C'était le 14 septembre; trois ou quatre jours après Paris était investi; le siège allait commencer.
DEUXIEME PARTIE
UNE CAMPAGNE DEVANT PARIS
X
Quand j'arrivai à Paris, aucun de mes amis ne m'attendait plus. On me croyait mort ou à l'agonie dans quelque ambulance prussienne. Les optimistes supposaient que j'avais eu la chance d'être au nombre des cent mille prisonniers ramassés dans le grand coup de filet de Sedan et que je mangeais du pain noir dans quelque forteresse d'Allemagne. Ils ne se trompaient qu'à demi. On me traitait en ressuscité.
Bientôt il fallut songer à rentrer au régiment. Mon pied me faisait grand mal encore et je boitais bel et bien; mais toute la question pour moi était de découvrir ce qui restait du 3e zouaves, qui venait de passer par le double creuset de Reischoffen et de Sedan.
Ces mêmes promenades qui avaient marqué mon engagement recommencèrent. L'administration, dans mon cher pays, n'a-t-elle pas l'art de compliquer les choses les plus aisées et de rendre obscures les plus claires? A la place, où je me présentai d'abord, on me répondit, après une longue attente, qu'il fallait me rendre à l'intendance. Là, nouvelle attente aux portes des bureaux, après quoi un commis qui rangeait des papiers m'assura, sans me regarder, que j'avais fait fausse route, et que je devais bien vite courir au Gros-Caillou où j'aurais à demander le bureau de recrutement.—Et il ajouta à demi-voix:
—Ces imbéciles de la place n'en font pas d'autres!

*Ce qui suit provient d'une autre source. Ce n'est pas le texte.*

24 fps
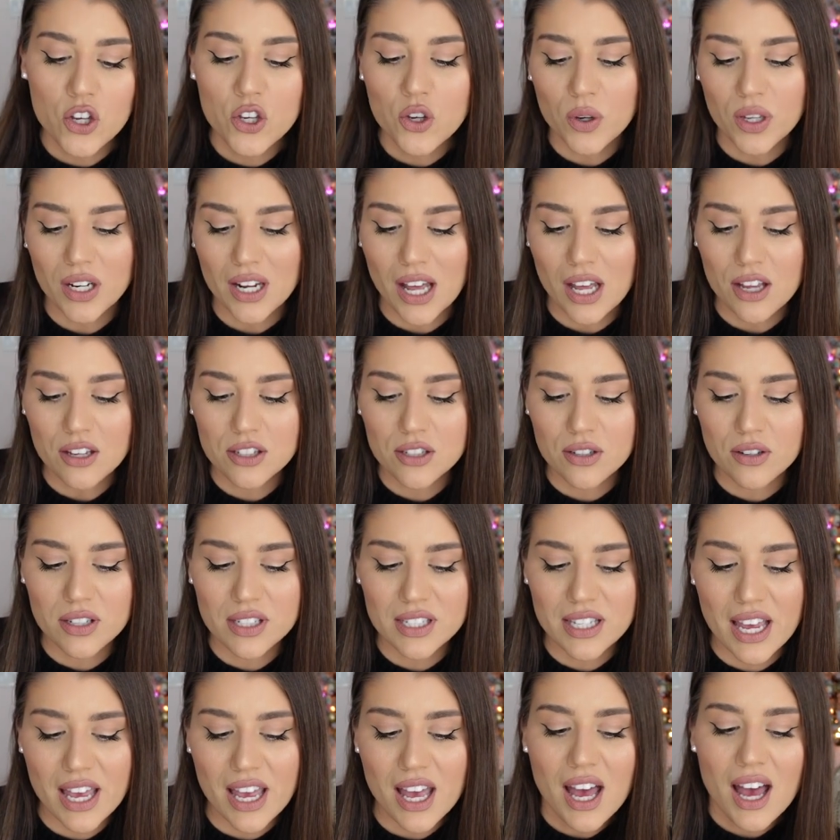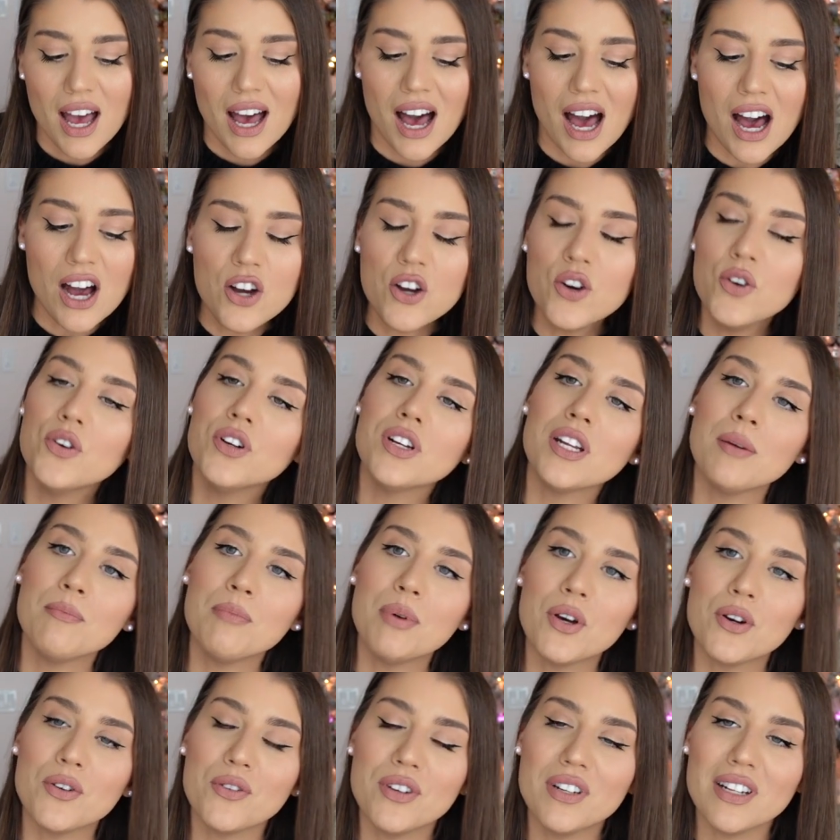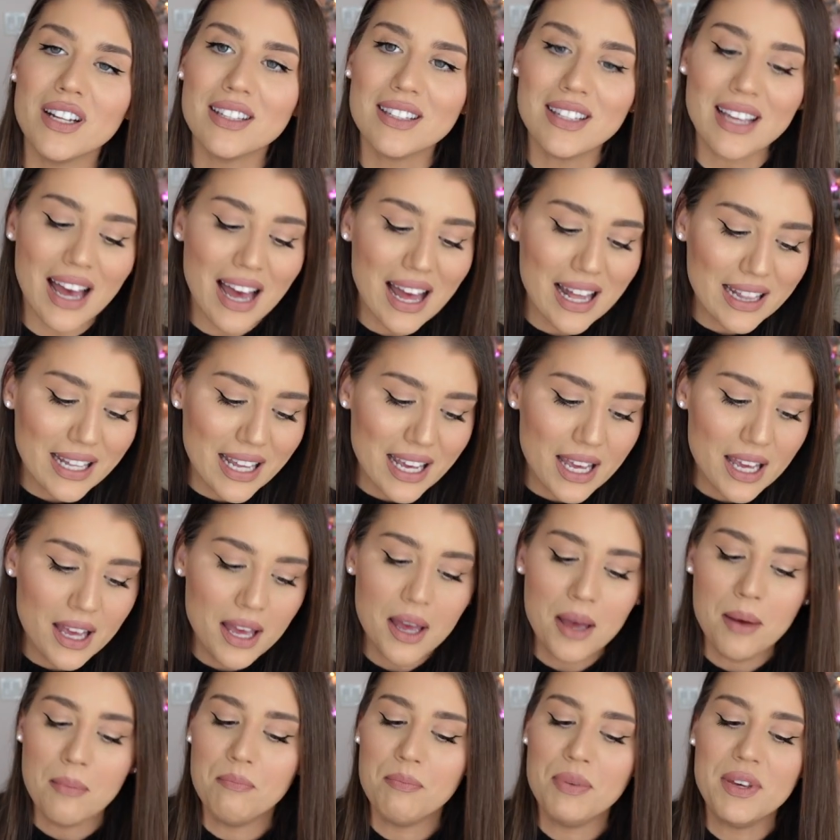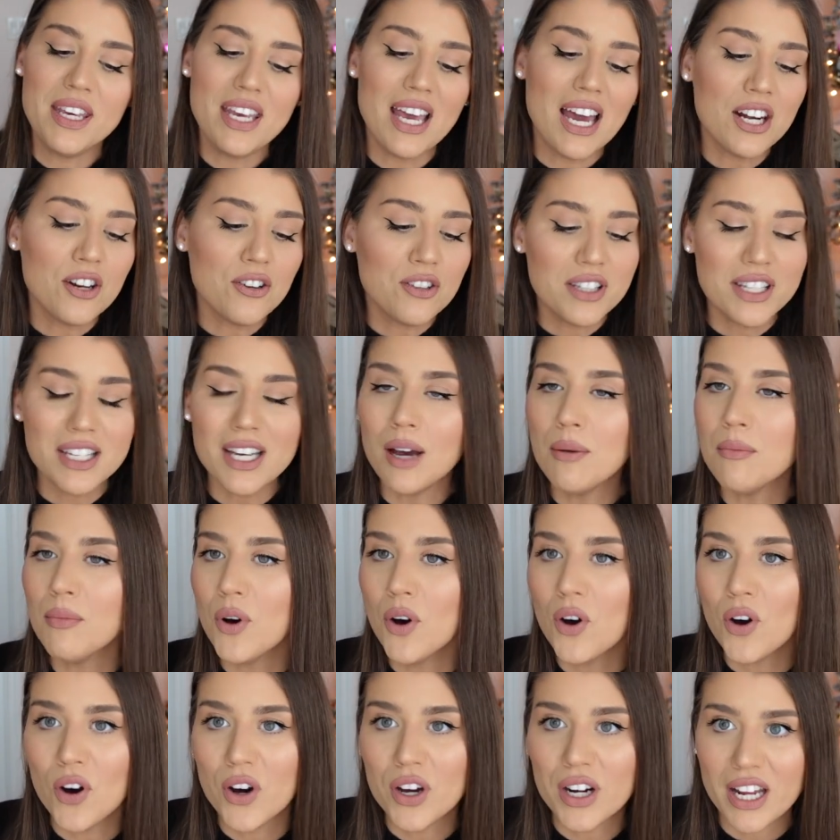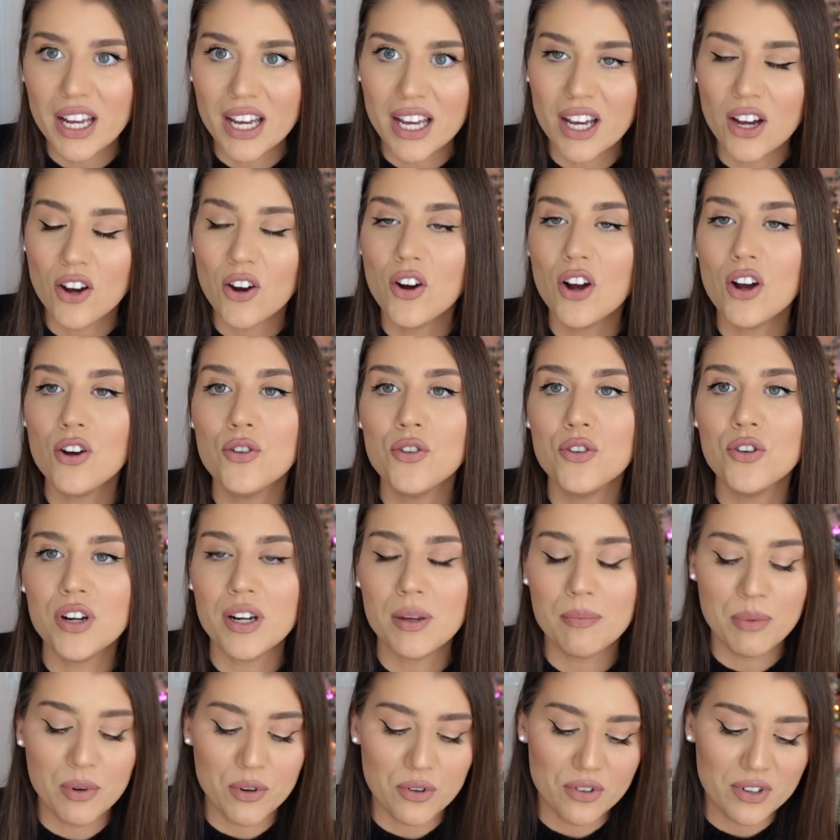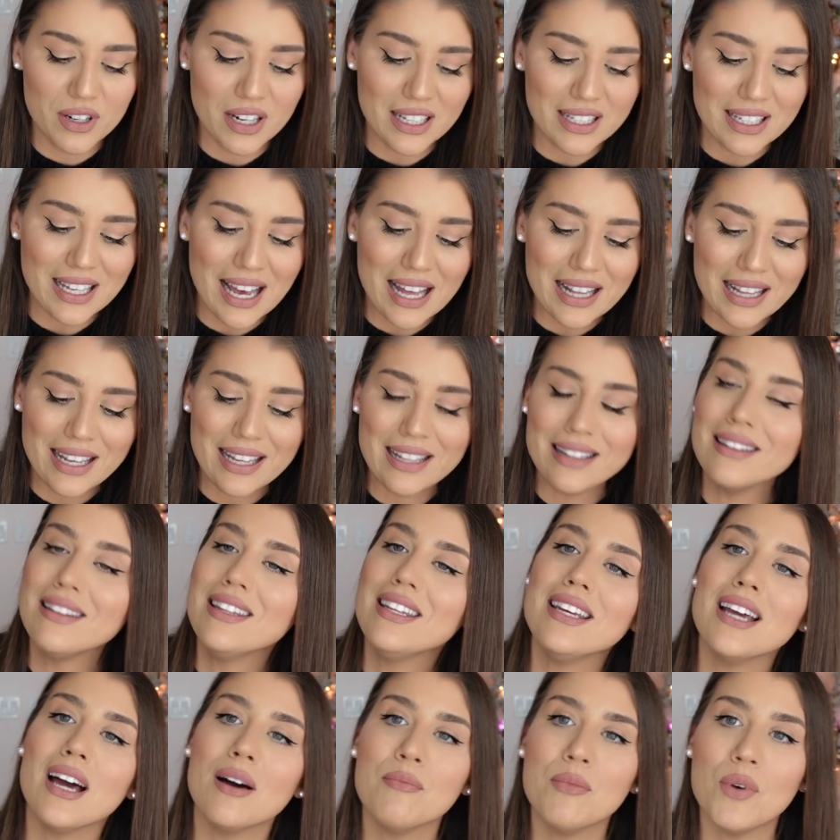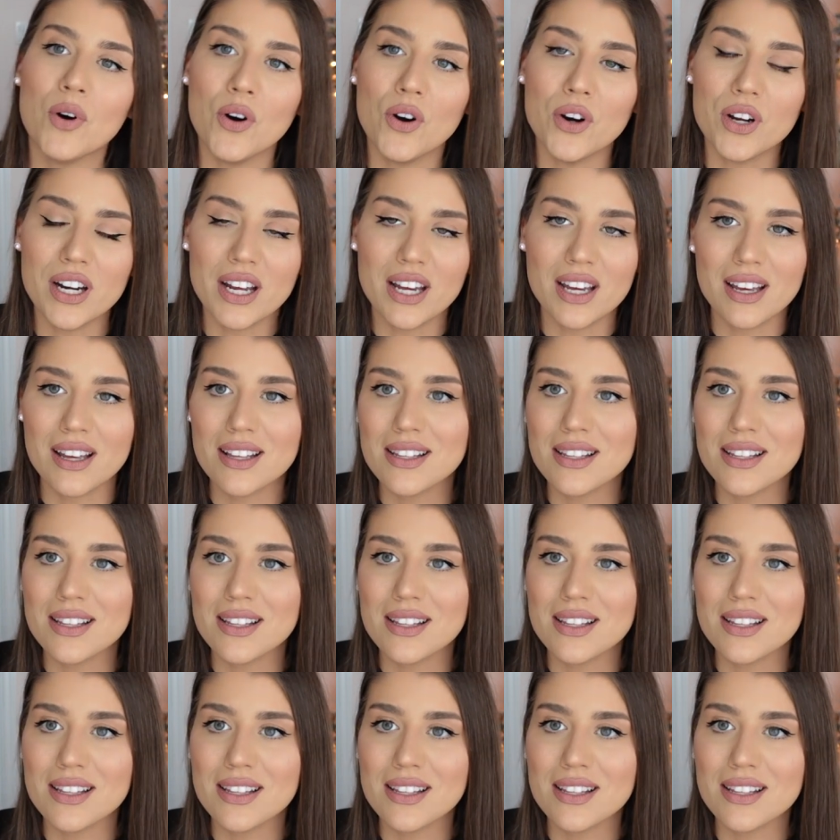You can also say auguri per un Natale pieno di amore, or auguri per un Natale di amore.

Au Gros-Caillou, un garçon de salle me déclara que les bureaux étaient fermés et que j'aurais à revenir le lendemain.
Le lendemain, l'employé auquel je m'adressai au bureau de recrutement, rit beaucoup de l'étourderie de ces messieurs de l'intendance et me conseilla d'aller aux Isolés, à la caserne de Latour-Maubourg. J'y courus.